Al separarse Ceres da la madre Idea[50], regresó apresuradamente á los valles solitarios que se encuentran en la falda del monte Etna, bajo cuyo peso gime el gigante Encelado[51] herido por el rayo; y no encontrando á su hija donde la habia dejado[52], se mesó desesperada los cabellos, se hirió los ojos, y se golpeó el rostro y el pecho; arrancó despues dos pinos, y los encendió en el fuego de Vulcano[53], dándoles la propiedad de que no pudieran apagarse nunca. En seguida, cogiendo una de aquellas antorchas en cada mano, subió á su carro tirado por dos serpientes; recorrió en busca de su hija las selvas, las campiñas, los montes, las llanuras, los valles, los rios, las lagunas, los torrentes, la tierra y el mar, y despues de hacer inútiles pesquisas sobre la Tierra, bajó á las profundidades del Tártaro.

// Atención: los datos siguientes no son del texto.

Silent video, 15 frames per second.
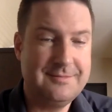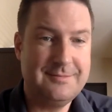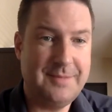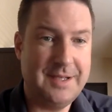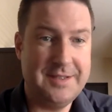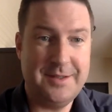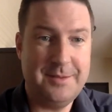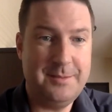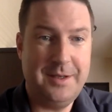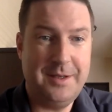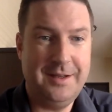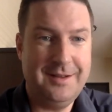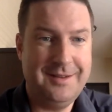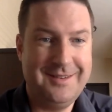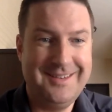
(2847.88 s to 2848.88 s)
by
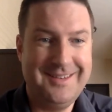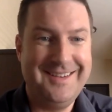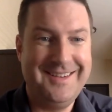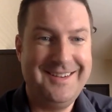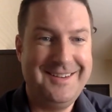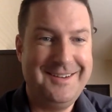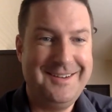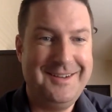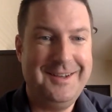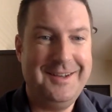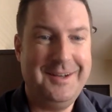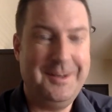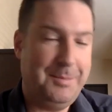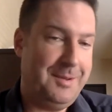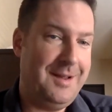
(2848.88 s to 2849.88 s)
somebody
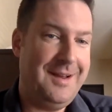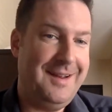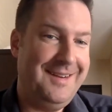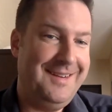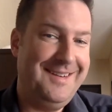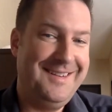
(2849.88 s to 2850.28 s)
and applied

Si Orlando hubiera tenido el mismo poder que la diosa de Eleusis[54], como era su deseo, con tal de encontrar á Angélica no habria dejado de recorrer las selvas, los campos, las lagunas, los rios, los valles, los montes, las llanuras, la tierra y el mar, el cielo, y hasta la region del eterno olvido; pero como no disponia del carro y de los dragones de Ceres, la iba buscando del mejor modo que le era posible.
Despues de haber visitado toda la Francia, se preparaba á recorrer la Italia, la Alemania, las dos Castillas, y á atravesar el mar de España, para pasar á la Libia. Mientras iba madurando este proyecto, hirió sus oidos el eco de una voz doliente; apretó el paso, y vió á alguna distancia un caballero galopando sobre un corcel de gran alzada, y llevando en brazos á una tristísima doncella echada sobre el arzon delantero de la silla. La jóven lloraba y procuraba desasirse dando muestras de un dolor intenso, y llamando en su socorro al valeroso príncipe de Anglante, el cual, al reparar en la doncella, creyó conocer á Angélica á quien dia y noche iba buscando por el interior y los confines de la Francia. No puedo asegurar que fuese ella, pero sí que se parecia á aquella Angélica gentil, á quien amaba Orlando tan tiernamente. Al ver este que de tal modo le arrebataban su idolatrada amante, tan afligida y triste, lleno de cólera y de furor, retó con estentórea voz á su raptor, y prorumpió en amenazas contra él, lanzando á rienda suelta en su seguimiento á Brida-de-oro. Pero aquel infame ni se dignó contestarle, ni detenerse: atento únicamente á su admirable presa, corria por entre aquella espesura con tanta celeridad, que hubiera dejado atrás al viento. Huia el uno velozmente; volaba el otro en pos de él, y la profunda selva resonaba con sus gritos.